Además del dióxido de carbono, los investigadores analizaron la emisión de otros gases de efecto invernadero, como el metano y el óxido nitroso. En un estudio paralelo publicado en el Journal of Geophysical Research, observaron que el nivel del agua influye de manera decisiva en la liberación de metano.

Cuando el nivel del lago es alto, los microorganismos descomponen el metano con mayor eficacia. En cambio, durante la estación seca, cuando el agua desciende, ese proceso pierde eficiencia y el gas escapa en mayores cantidades hacia la atmósfera.

El riesgo, según advierten, es que el cambio climático altere este equilibrio. Periodos de sequía más prolongados permitirían que el oxígeno penetre más profundamente en la turba seca, acelerando la descomposición de materia orgánica antes estable y liberando más CO₂.
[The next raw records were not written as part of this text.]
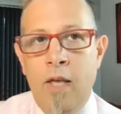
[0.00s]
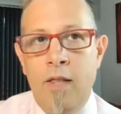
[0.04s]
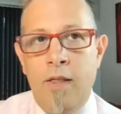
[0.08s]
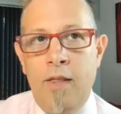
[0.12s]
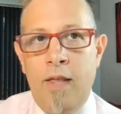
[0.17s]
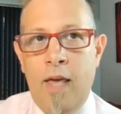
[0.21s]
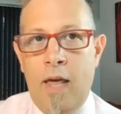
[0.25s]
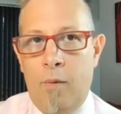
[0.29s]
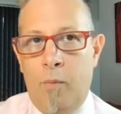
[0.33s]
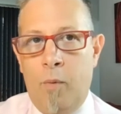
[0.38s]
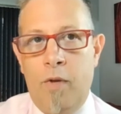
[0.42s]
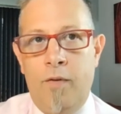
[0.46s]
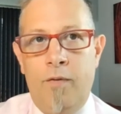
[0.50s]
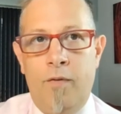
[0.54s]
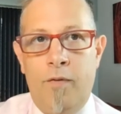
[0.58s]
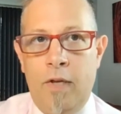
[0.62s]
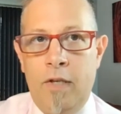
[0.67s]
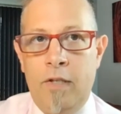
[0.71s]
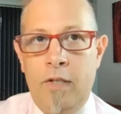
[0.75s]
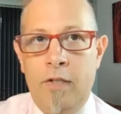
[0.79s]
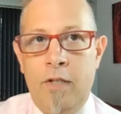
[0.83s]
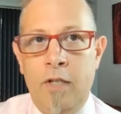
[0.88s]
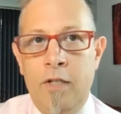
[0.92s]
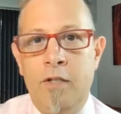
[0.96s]
that we've
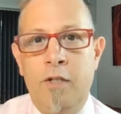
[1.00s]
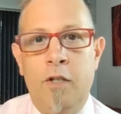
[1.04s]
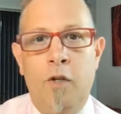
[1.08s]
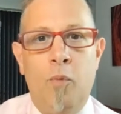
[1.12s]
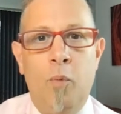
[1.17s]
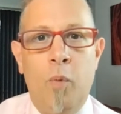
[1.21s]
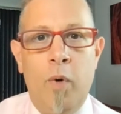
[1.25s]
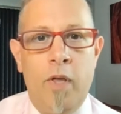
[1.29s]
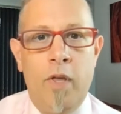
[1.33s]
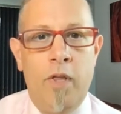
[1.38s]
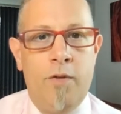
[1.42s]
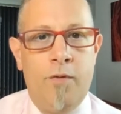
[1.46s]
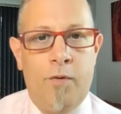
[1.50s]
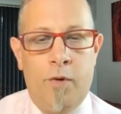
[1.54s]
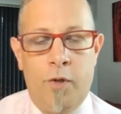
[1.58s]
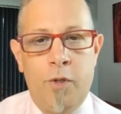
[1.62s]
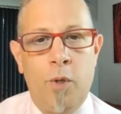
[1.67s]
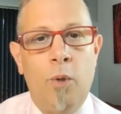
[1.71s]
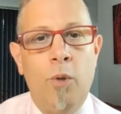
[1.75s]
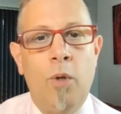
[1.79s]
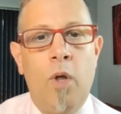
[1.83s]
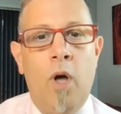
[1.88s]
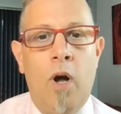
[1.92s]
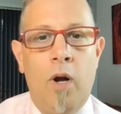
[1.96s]
existed with for
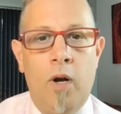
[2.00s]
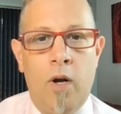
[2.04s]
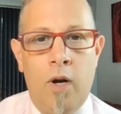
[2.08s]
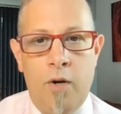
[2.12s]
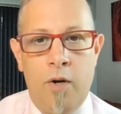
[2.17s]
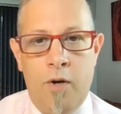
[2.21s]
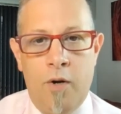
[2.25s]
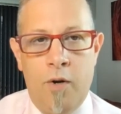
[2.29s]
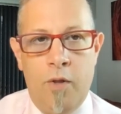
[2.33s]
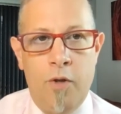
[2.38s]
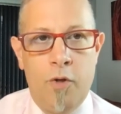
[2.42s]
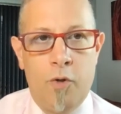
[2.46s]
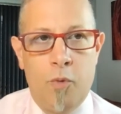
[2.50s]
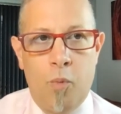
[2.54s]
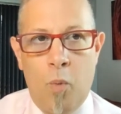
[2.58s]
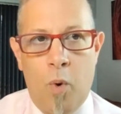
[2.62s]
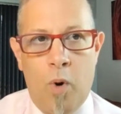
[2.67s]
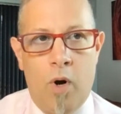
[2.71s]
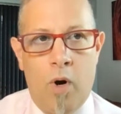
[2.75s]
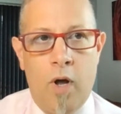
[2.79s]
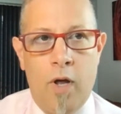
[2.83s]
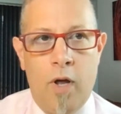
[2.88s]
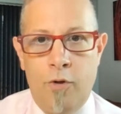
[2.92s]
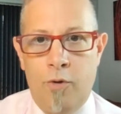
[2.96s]
so long under this
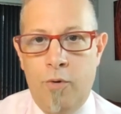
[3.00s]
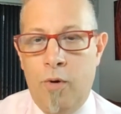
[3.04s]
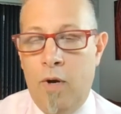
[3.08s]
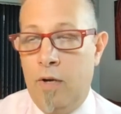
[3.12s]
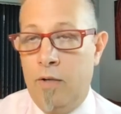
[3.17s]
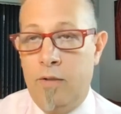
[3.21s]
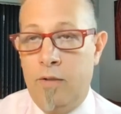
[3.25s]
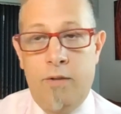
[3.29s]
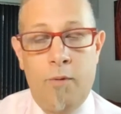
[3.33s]
war on drugs.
A esto se suma otro factor potencialmente crítico: los cambios en el uso del suelo. La deforestación para ampliar tierras agrícolas podría intensificar las sequías al reducir la evaporación y la formación de nubes, manteniendo niveles de agua más bajos de forma persistente.

Los resultados obligan a revisar el papel de los lagos tropicales y las turberas en los modelos climáticos globales, donde hasta ahora han estado infrarrepresentados. Comprender si este sistema está cerca de un punto de no retorno será clave para anticipar su impacto en el clima del planeta.